To do:
If an entry holds a picture, skip the picture but copy everything else exactly.

Data for this task:
*** Begin section ***
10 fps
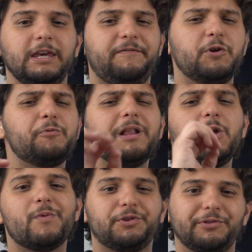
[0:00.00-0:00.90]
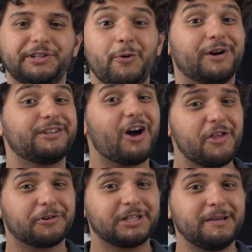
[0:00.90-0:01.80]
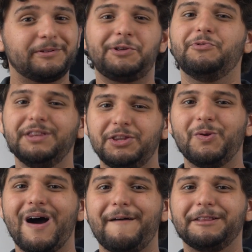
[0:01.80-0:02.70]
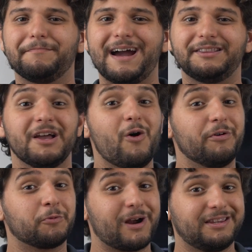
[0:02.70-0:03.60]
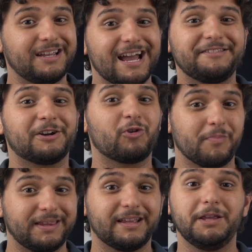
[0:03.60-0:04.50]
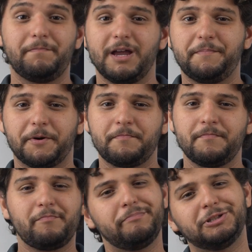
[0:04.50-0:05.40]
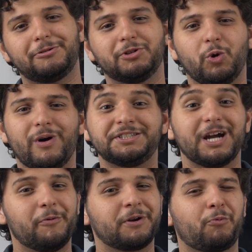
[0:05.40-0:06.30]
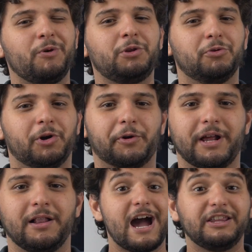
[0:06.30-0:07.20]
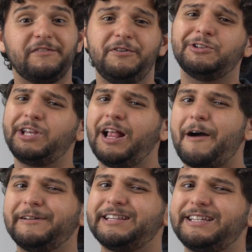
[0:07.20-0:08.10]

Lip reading: If you really want to see what other tips you need to have in mind when writing an argumentative paper, be sure to watch our quick tutorial. And if you still haven't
*** End section ***
Solution for this exercise:
10 fps
[0:00.00-0:00.90]
[0:00.90-0:01.80]
[0:01.80-0:02.70]
[0:02.70-0:03.60]
[0:03.60-0:04.50]
[0:04.50-0:05.40]
[0:05.40-0:06.30]
[0:06.30-0:07.20]
[0:07.20-0:08.10]

Lip reading: If you really want to see what other tips you need to have in mind when writing an argumentative paper, be sure to watch our quick tutorial. And if you still haven't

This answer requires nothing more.